• [WHAT YOU HAVE TO DO] The reply should hold every entry exactly as written and none of the pictures.

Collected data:
──────
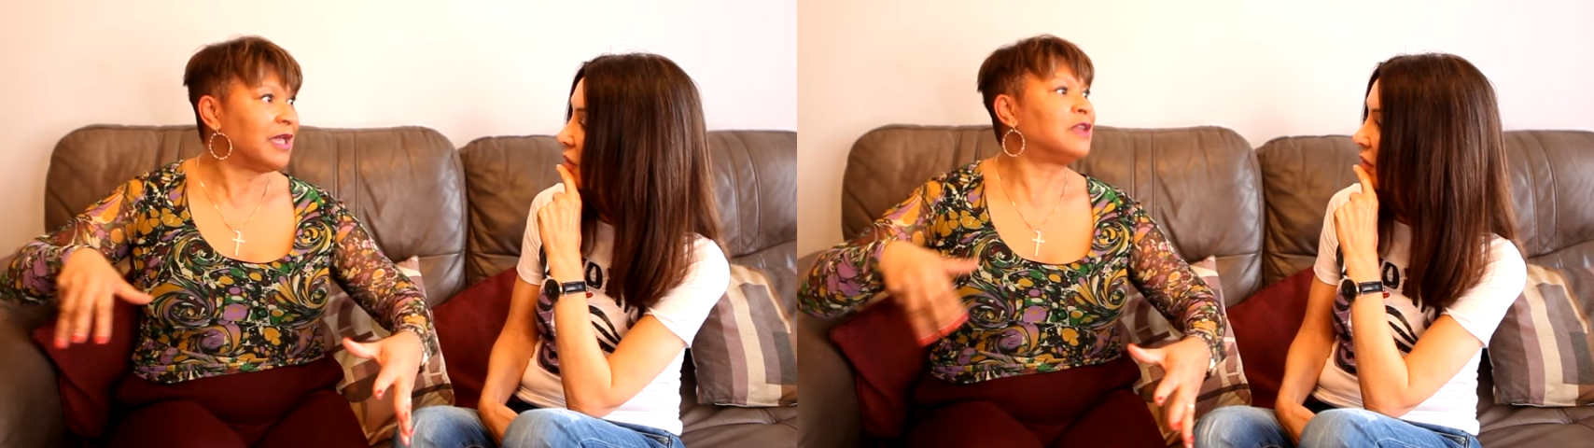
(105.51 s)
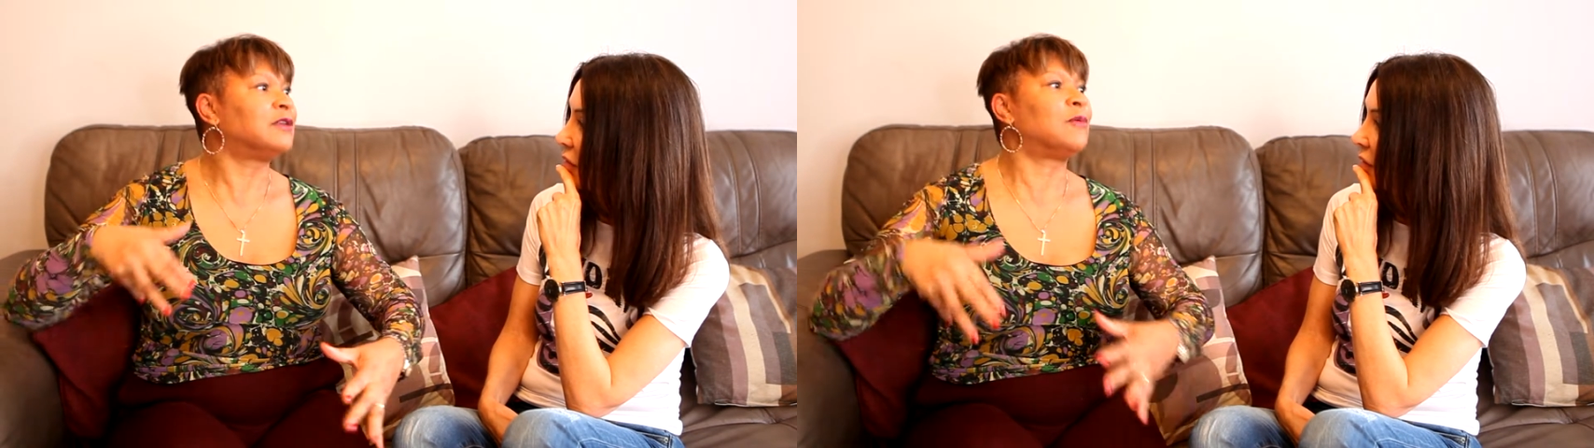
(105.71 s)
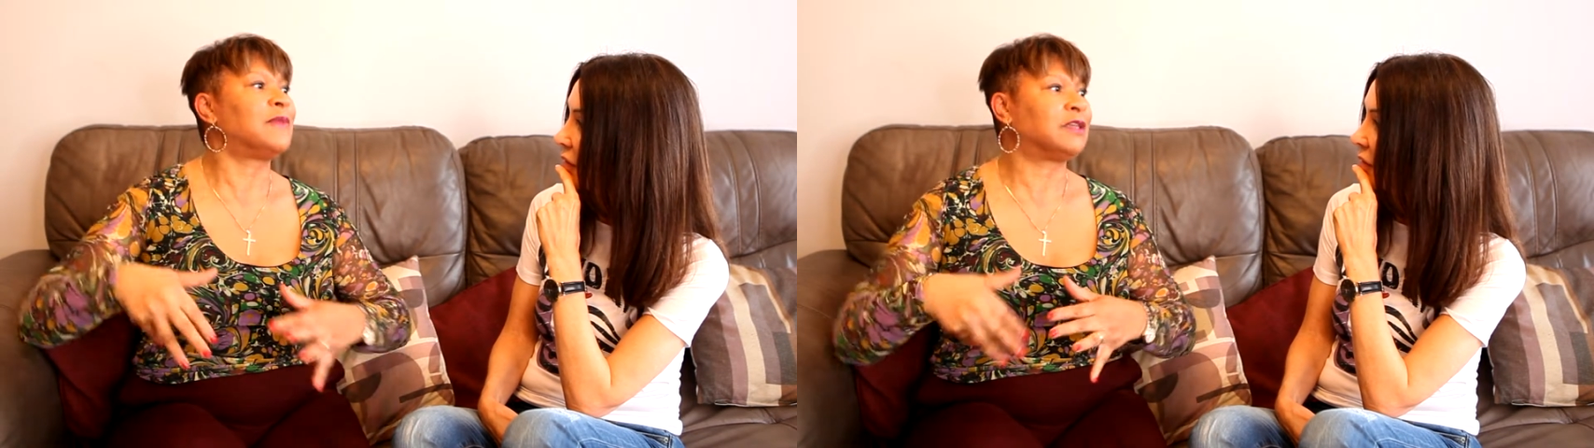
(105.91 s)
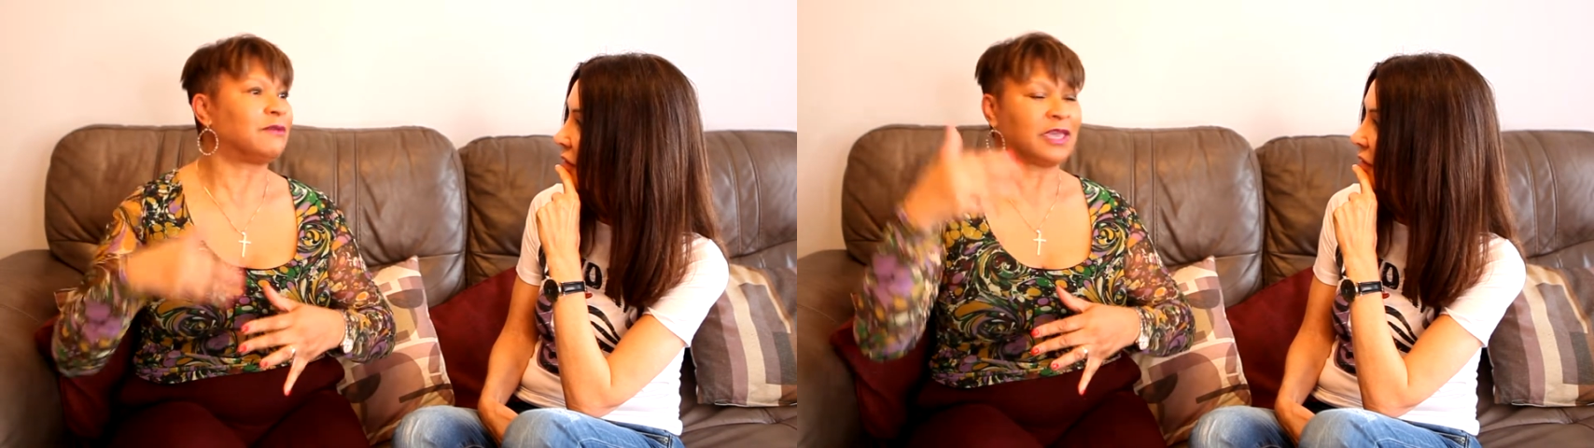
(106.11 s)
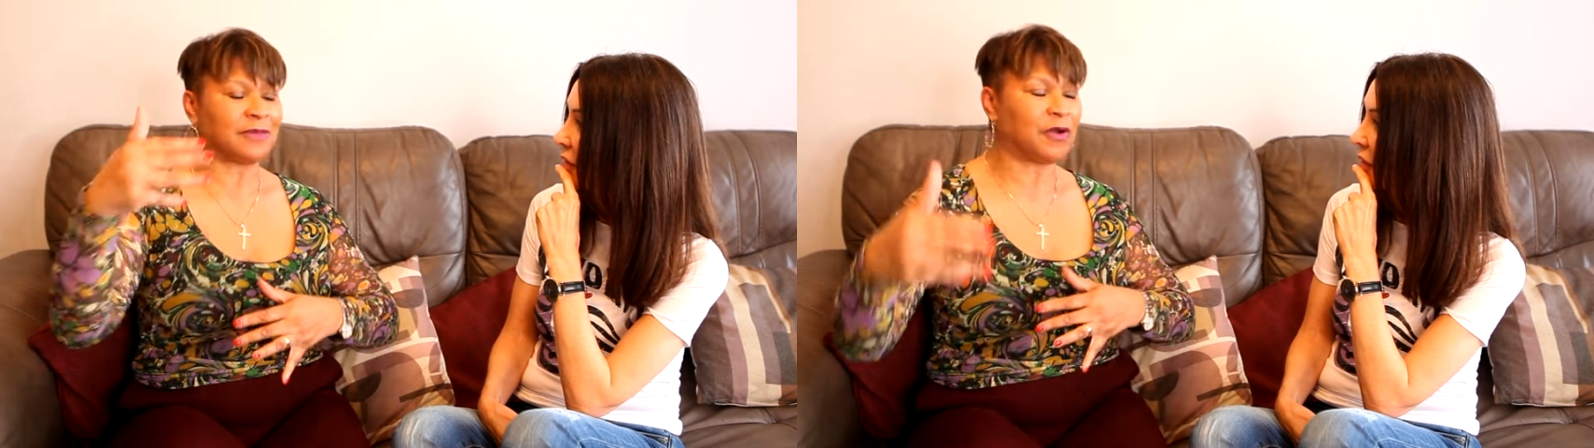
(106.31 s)
and not make you
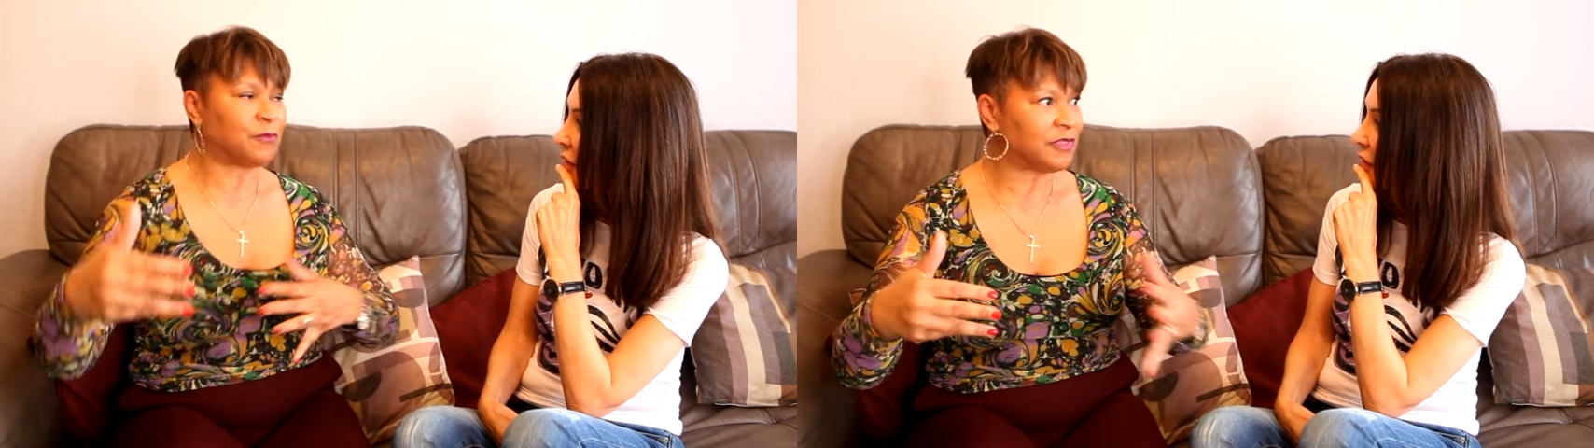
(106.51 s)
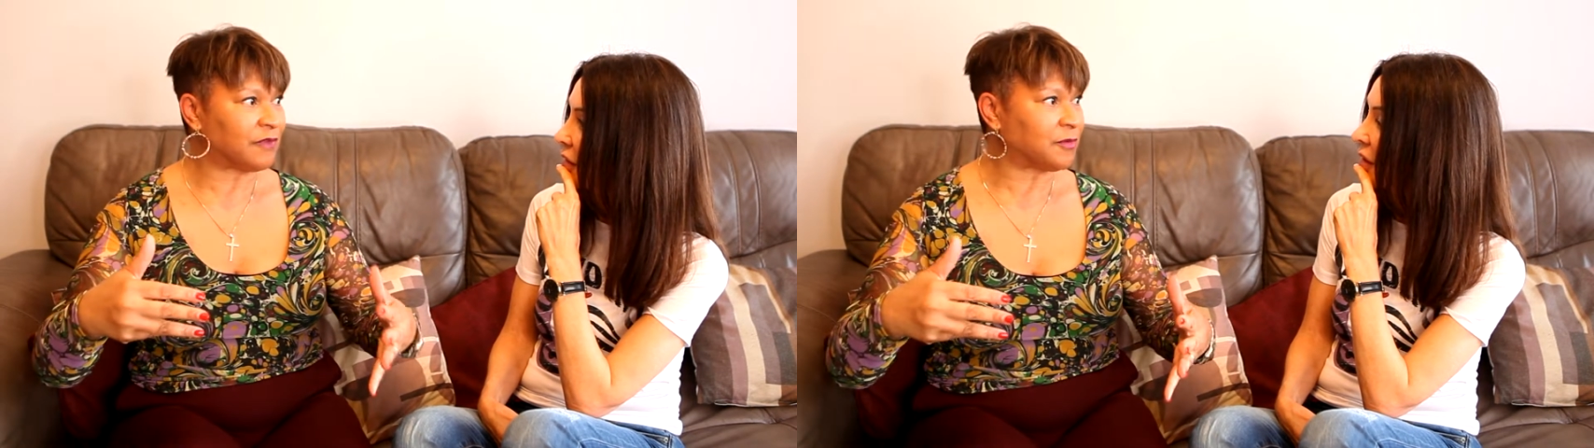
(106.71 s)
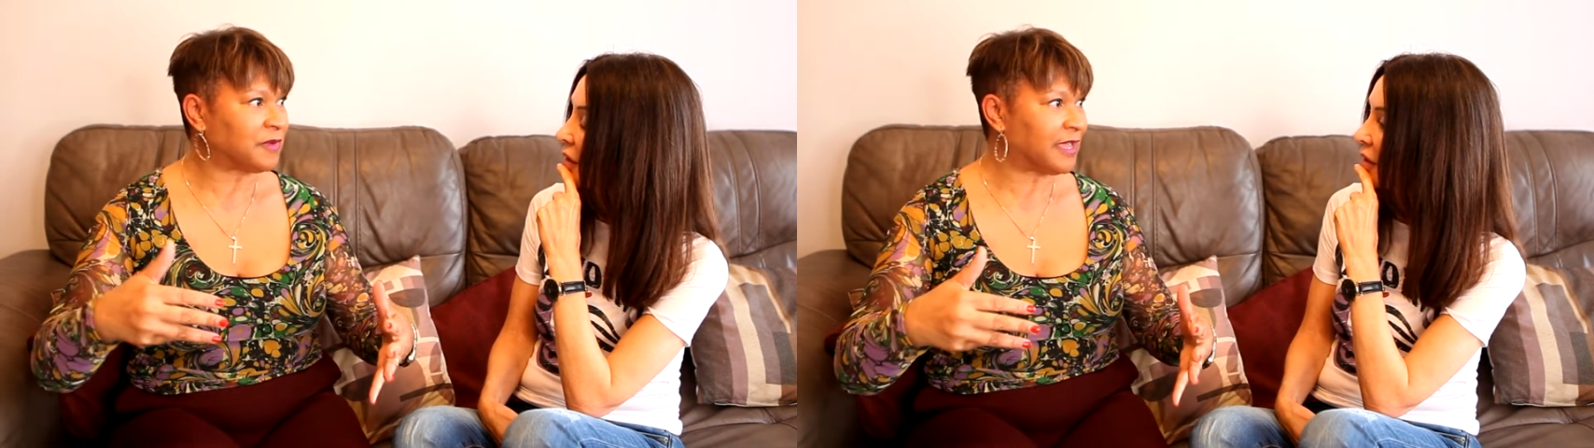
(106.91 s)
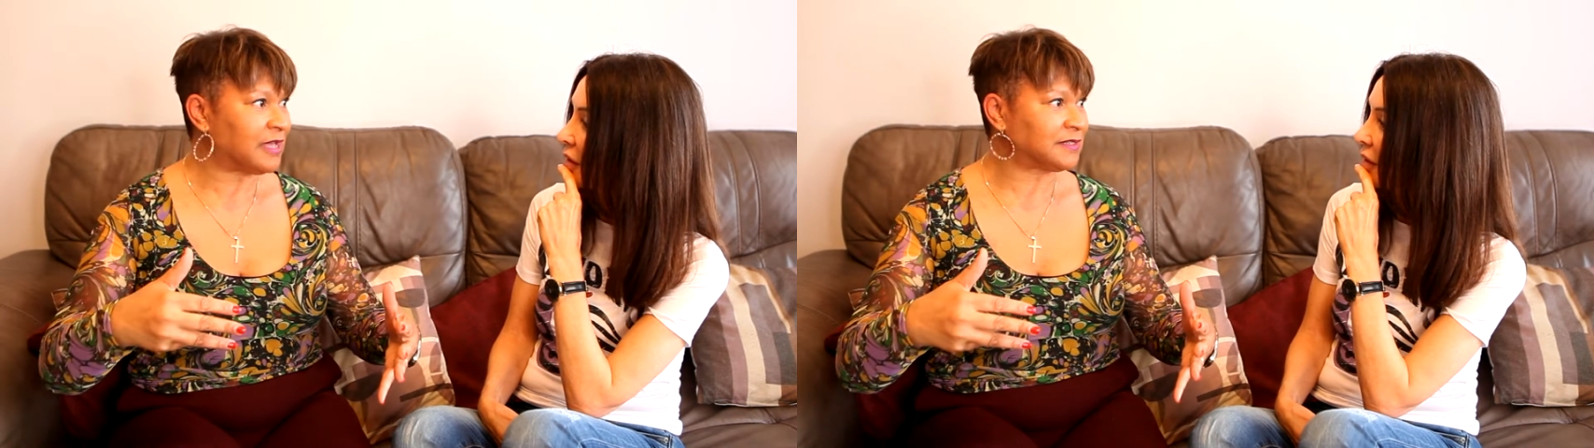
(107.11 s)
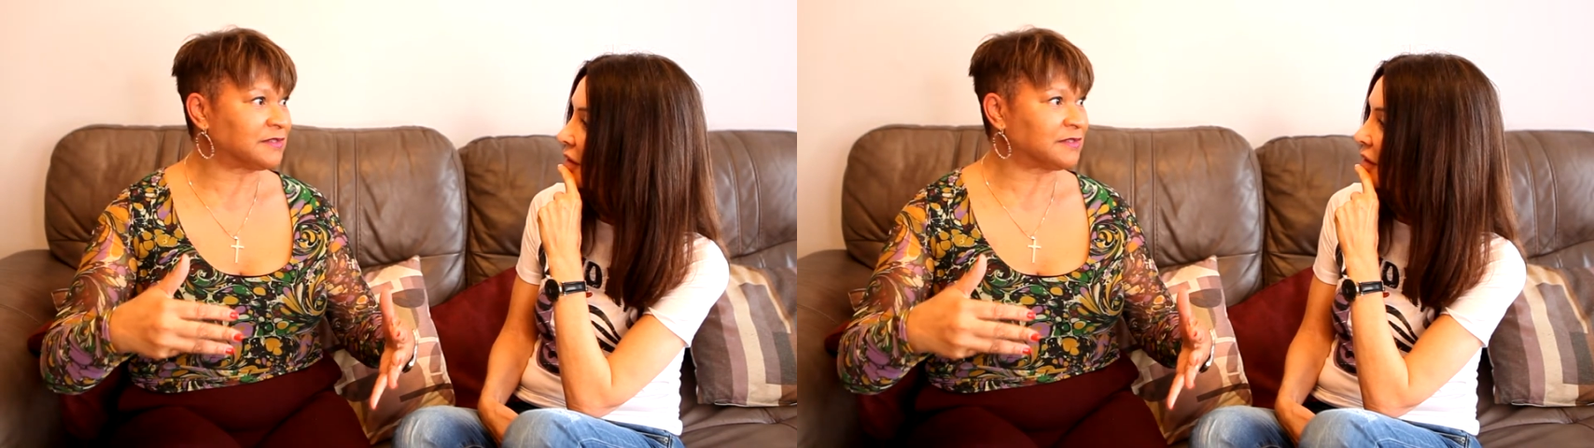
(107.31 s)
keep up with everybody else.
──────
• [RESULT OF THE EXERCISE]
(105.51 s)
(105.71 s)
(105.91 s)
(106.11 s)
(106.31 s)
and not make you
(106.51 s)
(106.71 s)
(106.91 s)
(107.11 s)
(107.31 s)
keep up with everybody else.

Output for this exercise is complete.